El Niño brillante coronado de Fuego y Luz,
Aunque también el Hombre que porta la Llama y otorga la Chispa,
La Astucia en el Arte y el Artificio, el Herrero que monta la fogosa Yegua.

Vengo del Sur, poderoso en Majestad.
El Hombre Astado de los lugares Salvajes e Indómitos,
Quien expondrá tus más oscuros secretos a la luz del día
Y aullará con deleite mientras toma su placer en tu carne.

Aparezco en el Oeste, sabio en Conocimiento.
Envuelto y con capucha de pie en las Encrucijadas,
Haciendo señas a aquellos que osan cruzar el Umbral
Y descienden al interior de las Colinas Huecas para reunirse con los Muertos.

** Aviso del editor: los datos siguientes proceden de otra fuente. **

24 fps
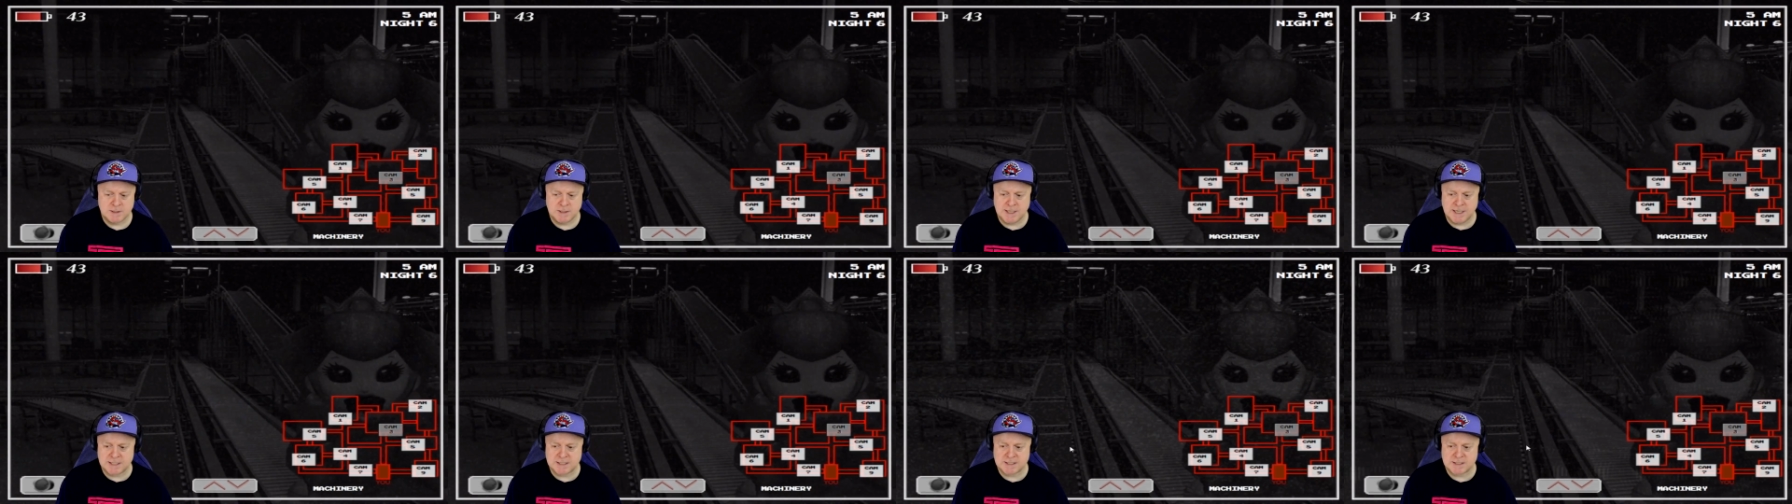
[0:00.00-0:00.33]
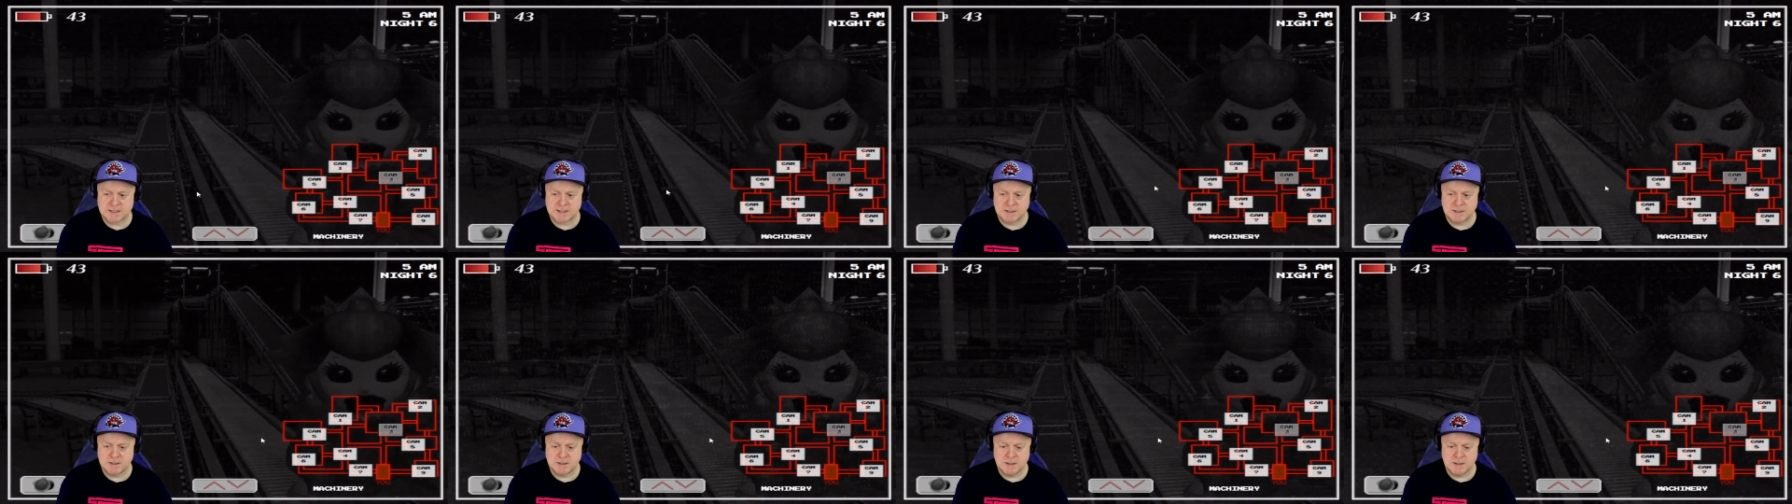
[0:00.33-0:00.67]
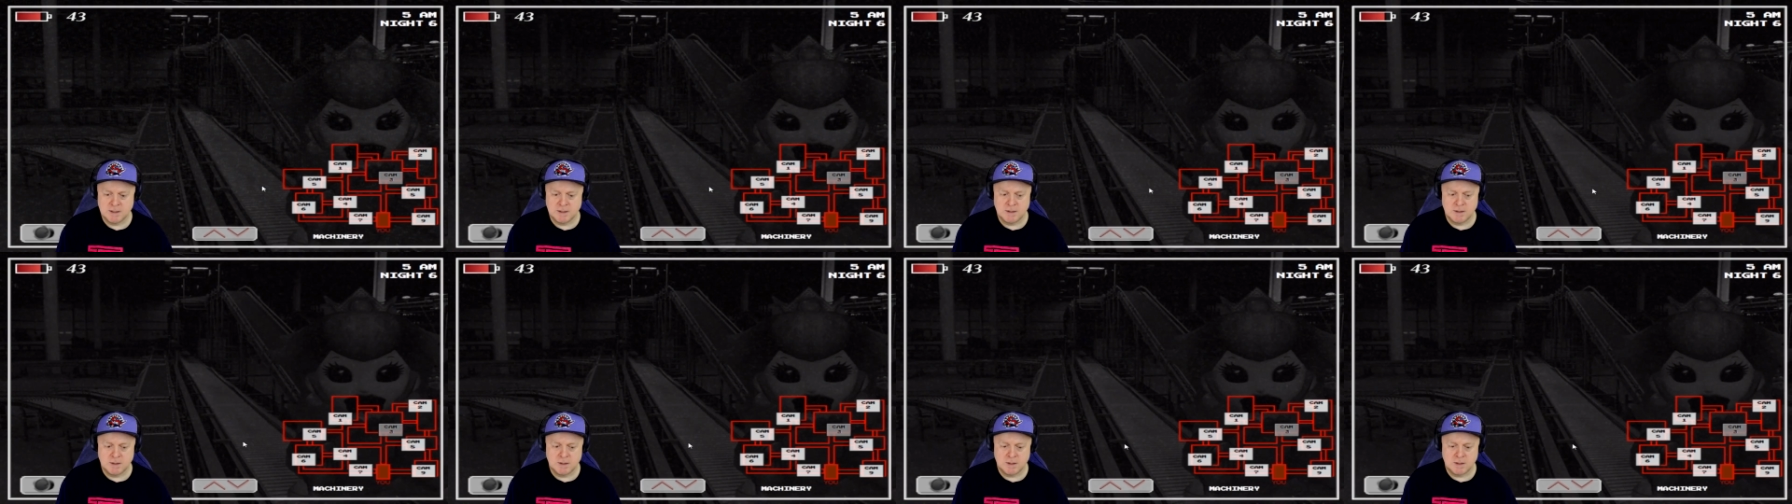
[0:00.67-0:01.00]
Yes.
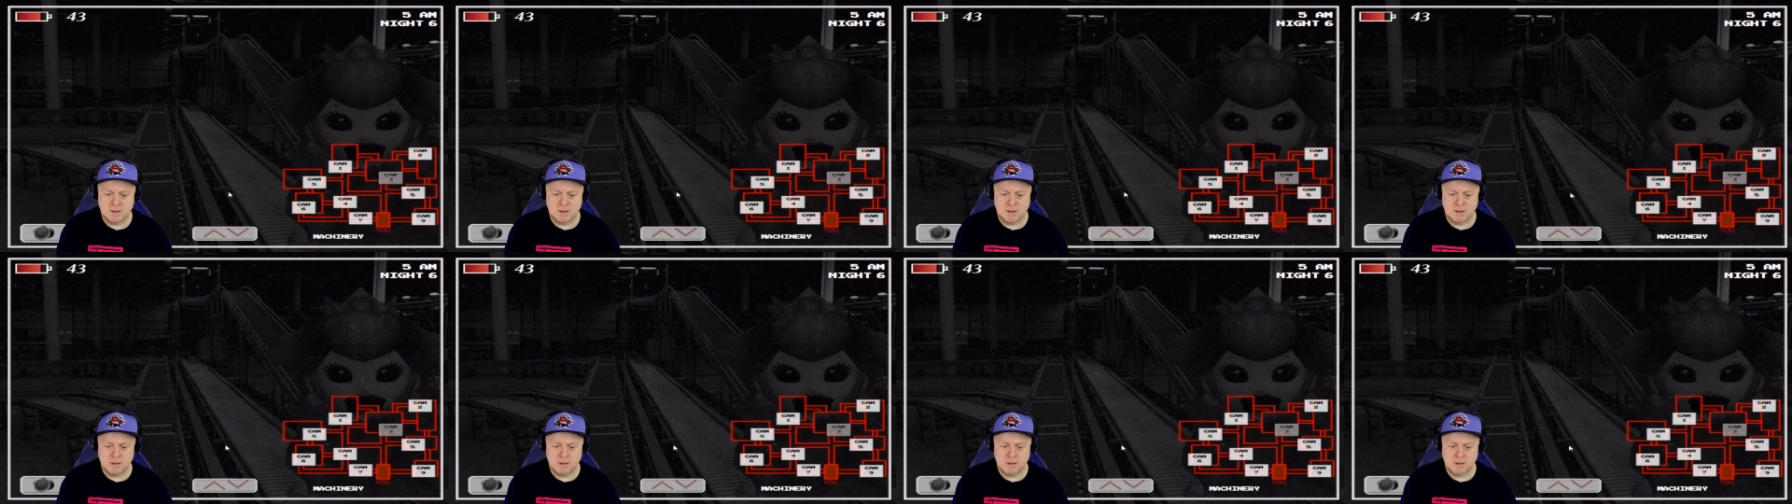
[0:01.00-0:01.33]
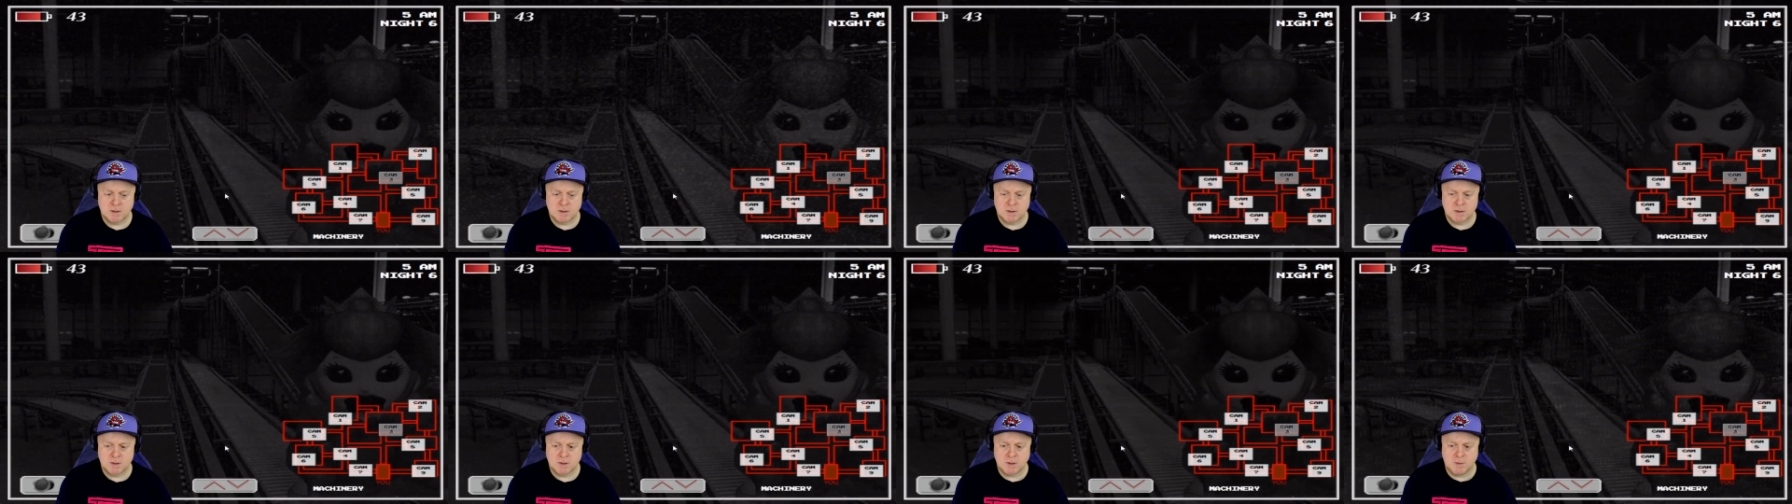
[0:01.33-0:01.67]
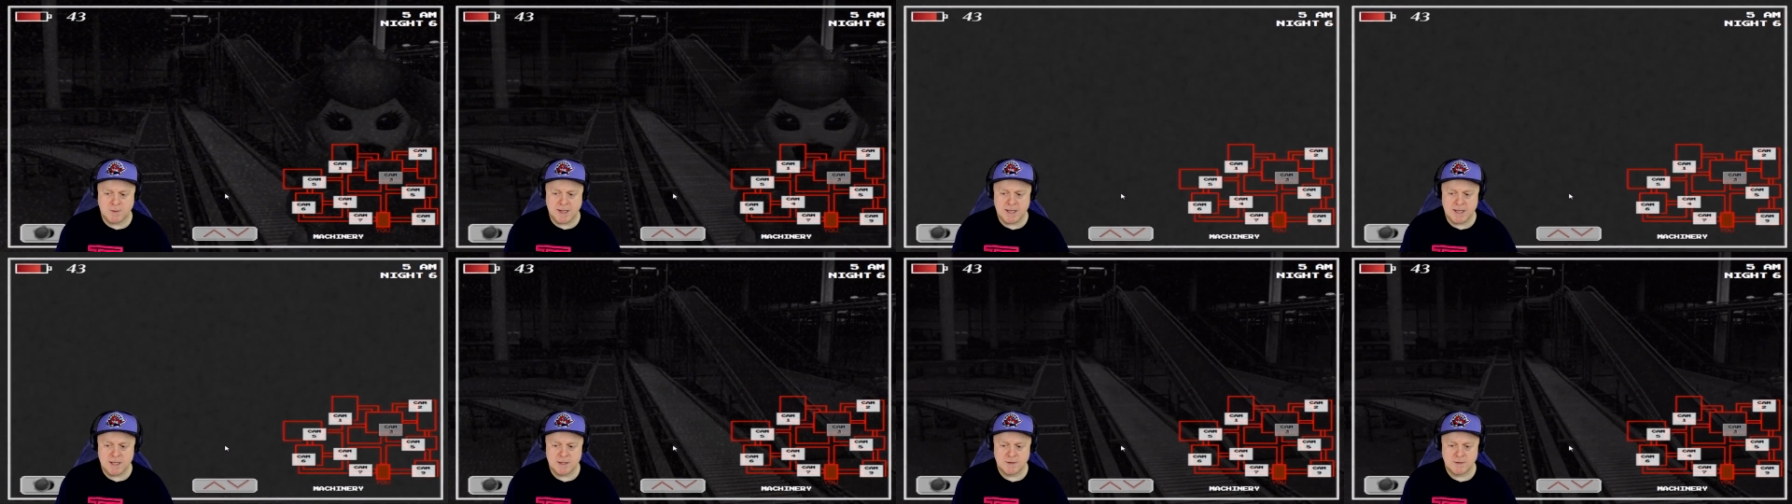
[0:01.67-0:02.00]

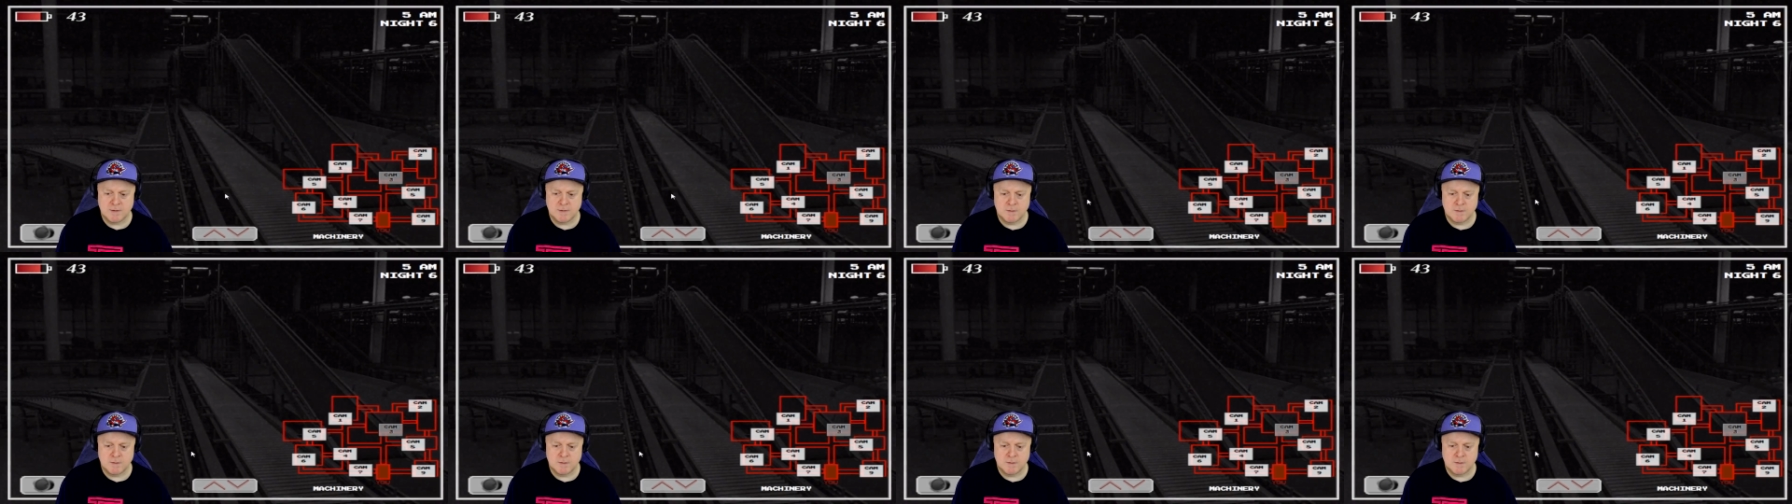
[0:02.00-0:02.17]
Go away.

Estoy en mi Fin y soy dado a Luz en el Norte,
Omega et Alfa.
Señor y Padre de Todo, el Primero creado por la Noche,
Soy el Iniciador y el Saqueador, el Asidero de las Almas y el Guía.
Doy y tomo por el bien de Ella.

Históricamente, el Arte Tradicional ha estado orientado principalmente hacia el Dios, y ha tenido al Dios Astado en el primer plano de la mayoría de trabajos, en contraposición a la Diosa y el sendero matriarcal de la mayor parte del moderno trabajo pagano. Este no ha sido siempre el caso y los Poderes femeninos están llegando más a un primer plano en los trabajos modernos. No obstante, sea como sea, el acercamiento a la Diosa siempre se ha hecho a través del Dios, de ahí que trate con este Poder en primer lugar.

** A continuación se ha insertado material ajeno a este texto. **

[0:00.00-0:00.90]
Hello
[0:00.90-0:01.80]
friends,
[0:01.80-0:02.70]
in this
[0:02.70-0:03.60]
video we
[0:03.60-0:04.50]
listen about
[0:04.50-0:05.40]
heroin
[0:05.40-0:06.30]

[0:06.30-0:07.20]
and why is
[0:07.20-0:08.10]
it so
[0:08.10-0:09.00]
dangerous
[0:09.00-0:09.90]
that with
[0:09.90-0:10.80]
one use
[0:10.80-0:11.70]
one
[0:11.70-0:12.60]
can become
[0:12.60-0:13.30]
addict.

En el Arte Tradicional no existe el concepto, a diferencia de los senderos modernos, de un “equilibrio” de energías entre los Poderes masculinos y femeninos. En la práctica moderna se considera primordial que haya un equilibrio en todas las cosas, particularmente en la relación entre el Dios y la Diosa. Este no es el caso en el Arte Tradicional, donde la relación es vista más como un “flujo equilibrado”, si puedo decirlo así. Para explicarlo, diremos que un equilibrio en todas las cosas se considera un estado muy estancado de los acontecimientos. Si tienes equilibrio, no tienes movimiento, sin movimiento no hay crecimiento o aprendizaje, sin crecimiento tienes decadencia y disolución, un muy mal estado de las cosas en una relación mágica, ¡creo que estarías de acuerdo! Sin embargo, donde hay flujo de energía – lográndose solo el equilibrio como un punto en una escala de movimiento deslizante – no hay estancamiento y por lo tanto, el crecimiento es continuo. En algunos periodos la energía del Dios es dominante, en otros la de la Diosa, solo raramente están Ellos en perfecto equilibrio y eso, no dura más que el parpadeo de un ojo. Cuando habla de la energía del Dios Astado, Adam Thorne de la tradición de la HagStone, me lo expresó así: “Aprecio todo este desvarío, violación y desgarramiento, pero esto es de lo que van los Misterios Masculinos y la pobre y anciana Diosa está en el extremo receptor!... los estudiantes del Antiguo Arte se dan cuenta de que la energía de la Diosa es pasiva... bien, la mayor parte del tiempo!” Aunque no siendo del Arte Tradicional, el “Himno a Pan” de Aleister Crowley se sugiere como un buen punto de inicio para familiarizarse con las energías del Dios, tal y como son vistas en las Antiguas Maneras.
El practicante del Arte no ve al Dios en el sentido de “el Dios de X (Sol, Mar, Trueno, etc.)” como en los senderos renovadores y neopaganos. Aparte de la dedicación individual a la deidad, el practicante ve al dios como una suma total de estas cosas y mucho más, la deidad individual puede tener dos o tres atribuciones clásicas, dependiendo de cómo afecte al practicante. Probablemente ahora sea de más ayuda que pase a examinar algunos “arquetipos” diferentes y dejar al lector que elija entre ellos.